When dealing with PDF text extraction, you’ll eventually need to pull table data from the PDFs. These five Python libraries simplify the task. Each offers unique features, making them suitable for different use cases.
1. Camelot
Camelot is designed specifically for extracting tables from PDFs. It is lightweight and focused solely on this task.
Key Features:
Table Extraction Modes:
- Stream Mode: Works well with tables that lack explicit borders but have consistent spacing.
- Lattice Mode: Ideal for tables with visible cell boundaries, like grid lines.
Output Formats:
- CSV
- JSON
- Pandas DataFrame
- Excel
Accurate Parsing:
- Detects multiple tables on a single page.

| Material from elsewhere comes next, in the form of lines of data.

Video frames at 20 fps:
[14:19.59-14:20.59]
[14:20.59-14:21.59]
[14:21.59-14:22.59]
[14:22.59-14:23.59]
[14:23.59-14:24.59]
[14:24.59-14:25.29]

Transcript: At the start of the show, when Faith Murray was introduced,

- Handles complex layouts efficiently.
Visualization:
- Visualizes extraction processes and table boundaries.
Basic Usage Example:
import camelot
tables = camelot.read_pdf("example.pdf", pages="1", flavor="stream")
df = tables[0].df
print(df)
tables[0].to_csv("table.csv")
2. PDFPlumber
PDFPlumber provides a versatile approach to PDF data extraction. It supports tables, text, and images.
Key Features:
Comprehensive Extraction:
- Extracts tables, text, and images.
- Retrieves metadata.
Customizable Table Parsing:
- Offers control over how tables are detected and processed.
Output Formats:
- Provides lists of rows and columns.
- Outputs Pandas-compatible structures.
Basic Usage Example:
import pdfplumber
with pdfplumber.open("example.pdf") as pdf:
table = pdf.pages[0].extract_table()
for row in table:
print(row)
3. Tabula-py
Tabula-py is a Python wrapper for the Tabula Java library. It is reliable for extracting tables, especially when using the Tabula desktop tool.
Key Features:
Automated Table Detection:
- Identifies and extracts multiple tables in one operation.
Output Formats:
- CSV
- JSON
- Pandas DataFrame
Customization:
- Users can specify areas of interest on a page.
Basic Usage Example:
from tabula import read_pdf
df = read_pdf("example.pdf", pages=1)
print(df)
df.to_csv("table.csv", index=False)
4. PyPDF2
PyPDF2 is a general-purpose PDF library. While it doesn’t specialize in tables, it extracts text effectively.
Key Features:
Text Extraction:
- Extracts raw text for post-processing.
PDF Manipulation:
- Splits, merges, and encrypts PDFs.
Output Formats:
- Plain text.
Basic Usage Example:
from PyPDF2 import PdfReader
reader = PdfReader("example.pdf")
text = reader.pages[0].extract_text()
print(text)
5. pdf2image
pdf2image converts PDF pages to images. While not directly for tables, it is useful for preprocessing image-based PDFs.
Key Features:
Image Conversion:
- Converts PDF pages to high-quality images.
Compatibility:
- Works with OCR libraries like Tesseract for table extraction.
Output Formats:
- PNG
- JPEG
Basic Usage Example:
from pdf2image import convert_from_path
images = convert_from_path("example.pdf", first_page=1, last_page=1)
images[0].save("page1.png")
Choosing the Right Library
For structured tables, Camelot or Tabula-py is ideal. Use PDFPlumber for flexible extraction or text-focused tasks. PyPDF2 works for basic text extraction, and pdf2image handles image-based preprocessing. Each library has its strengths — select the one that suits your task.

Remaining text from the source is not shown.